Kali ini Candy tak memakai mantel, dia hanya memakai baju apa adanya, tidak seperti biasanya. Emaknya yang memergoki langkah panjangnya berteriak.
Kau pakai jas hujanmu, Candy!
Nggak Mak! Candy buru-buru!
Anak perawan itu berlari kencang, baju minim birunya melambai menabrak angin. Mak menatapnya hingga mengecil, kepala yang penuh uban itu menggeleng seperti poros lepas.
Perawan itu? Gumam lansia perempuan itu.
Kemana Candy, Mak? Dulur tetangga mendekati sang ibunda.
Memetik awan! Jawab nyonya kolot itu, seperti sewot.
Nanti awak kedinginan, Mak? Perempuan tetangga bersenandung tanya. Emak Candy tepekur menggulung cucian, ketika perawannya pergi menjemput awan.

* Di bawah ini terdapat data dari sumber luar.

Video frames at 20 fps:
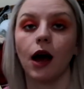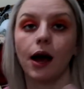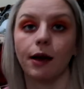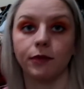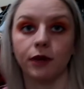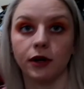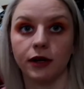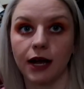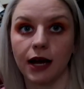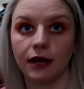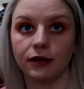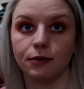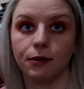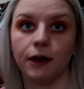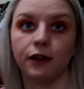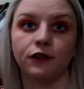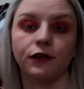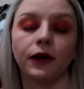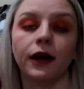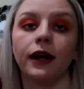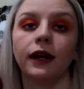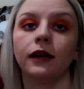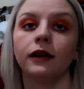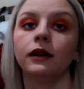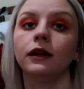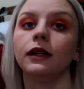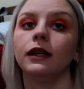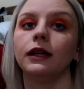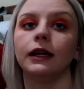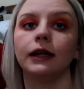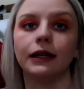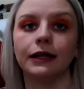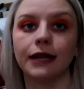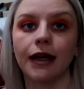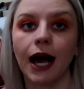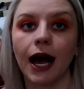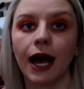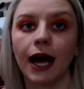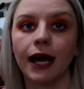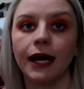I'm your dad's best friend. He
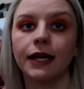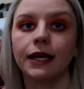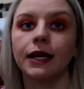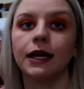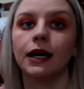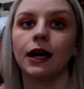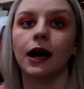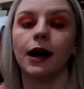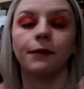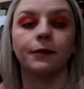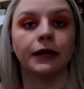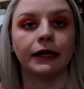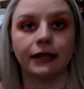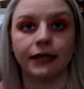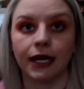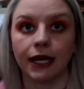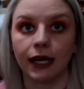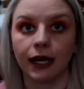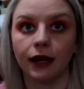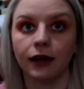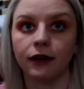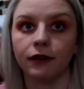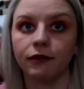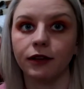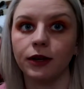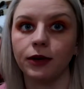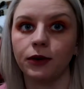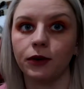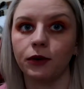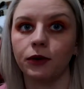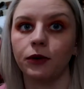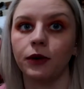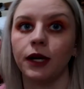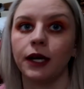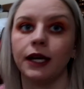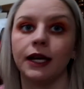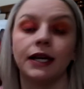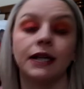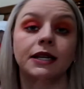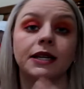died. I'm gonna take care of you.
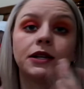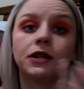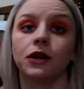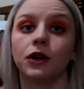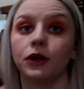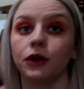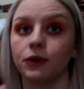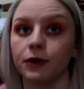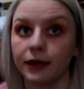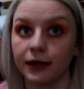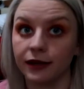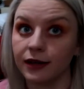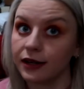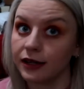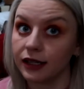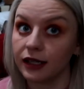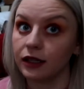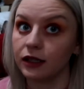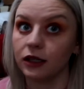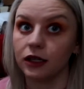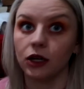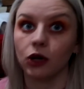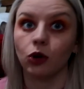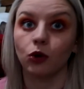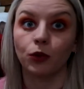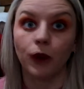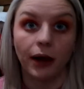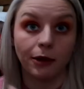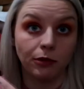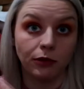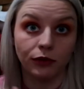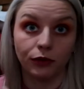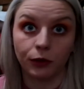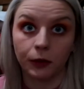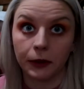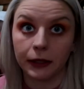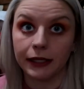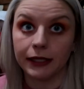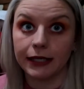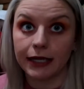He didn't know you existed until right
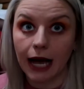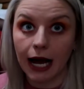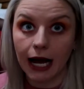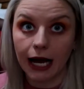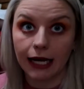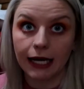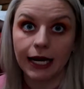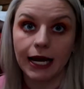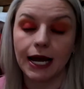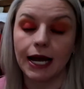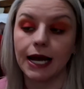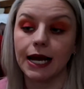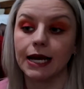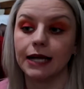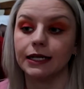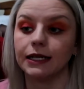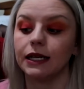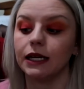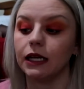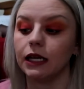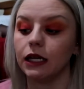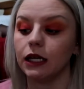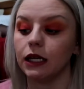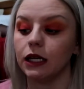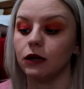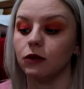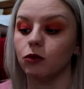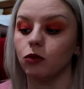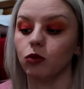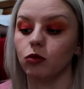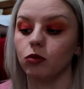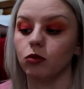before he died, and he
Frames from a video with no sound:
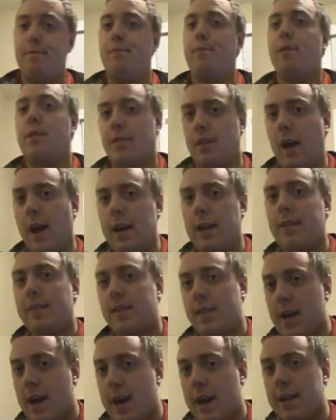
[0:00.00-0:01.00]

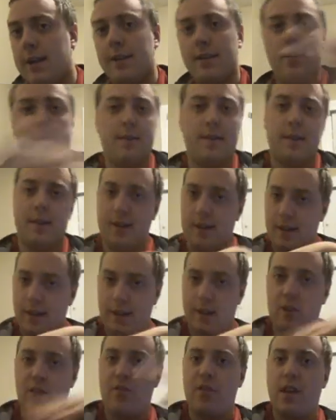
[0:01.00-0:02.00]
Besides that,
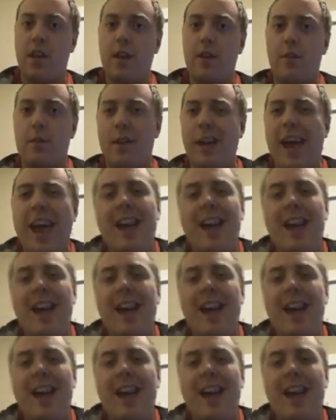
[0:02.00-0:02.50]
he's a forgettable...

Candy yang berkulit putih menaiki bukit meliuk, tubuh kecilnya memudahkan angin mendorongkan gaya keatasnya seperti fisika tekanan. Candy menjadi pesawat ringan dengan telapak kakinya menyentuh kapur seperti terbang. Semakin tinggi semakin berkurang gravitasi, hingga lengan lentiknya mulai menggapai awan yang paling rendah.Â
Kantung yang dibawanya mulai dikembangkan untuk menyergap awan, sekali tangguk, awan itu penuh berdesakan terlihat di lapisan kantung transparan bak di balik kaca.